• Study material:
BEGIN

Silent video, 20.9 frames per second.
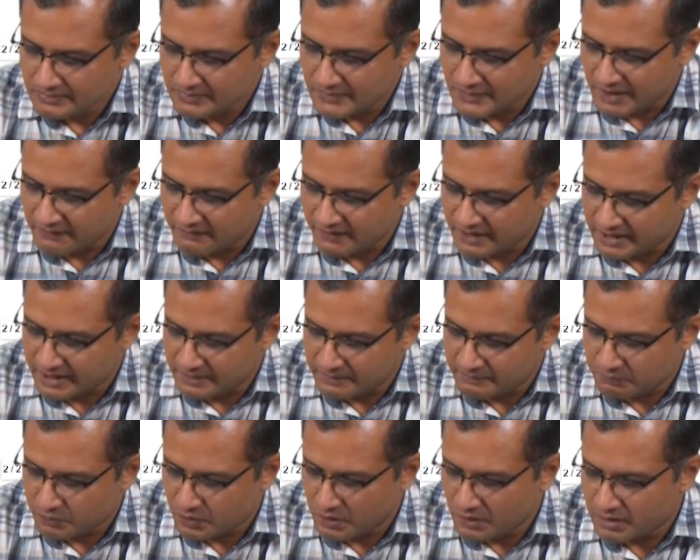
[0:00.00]
if I
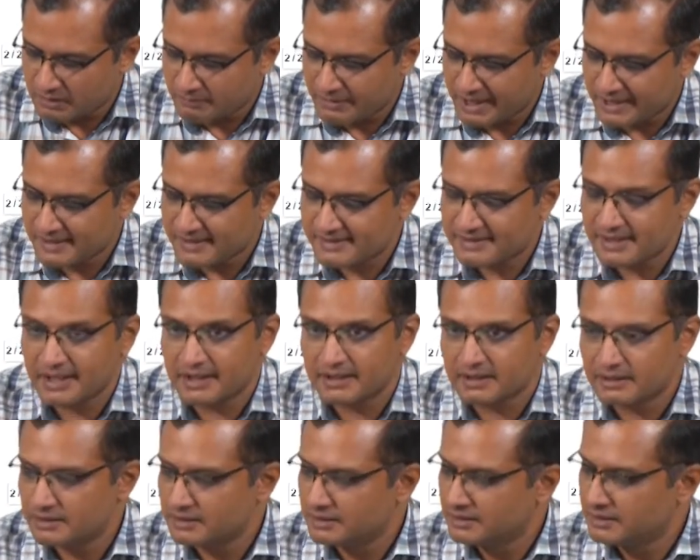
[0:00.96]
pull out a minus sign,
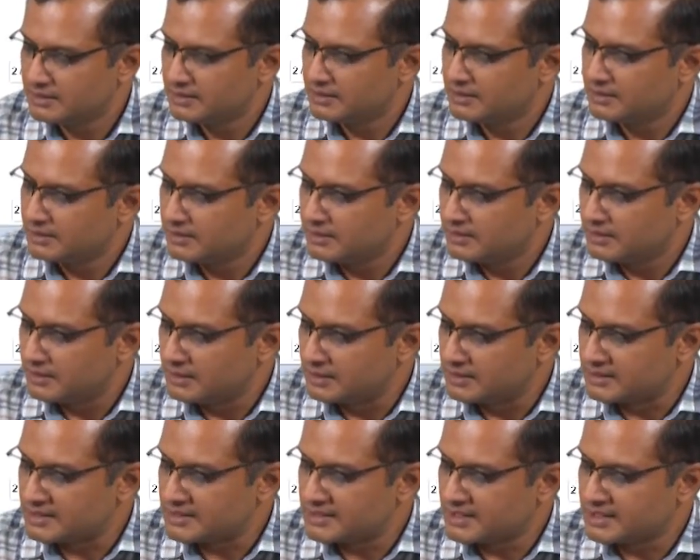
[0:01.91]
this
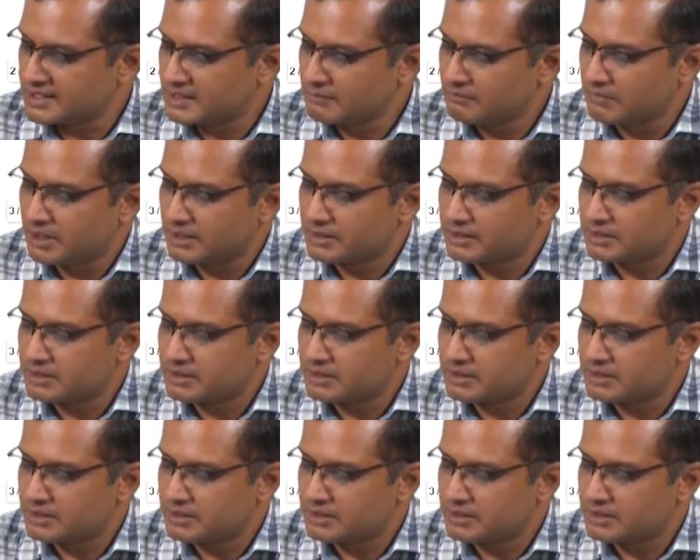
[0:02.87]
is nothing but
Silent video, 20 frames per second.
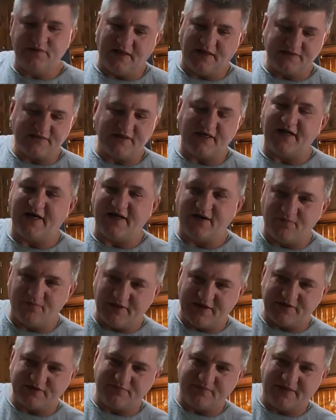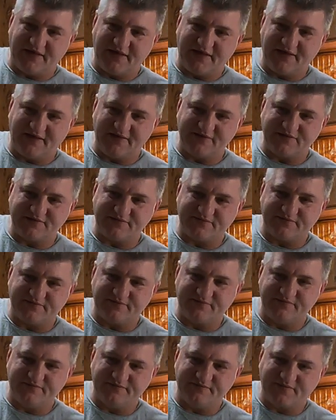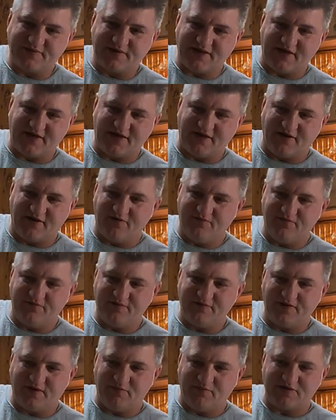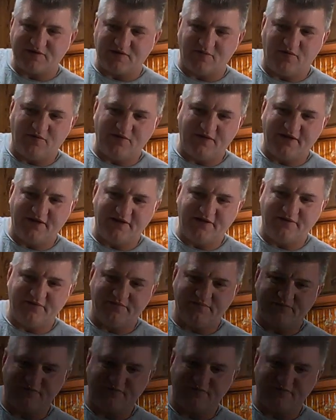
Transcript: Like I said, I don't measure mine. I just kind of know how much I want in it.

END

• To do: Looking at the entries above, count the lines that contain "second" and answer with only the number.

• Task solution: 2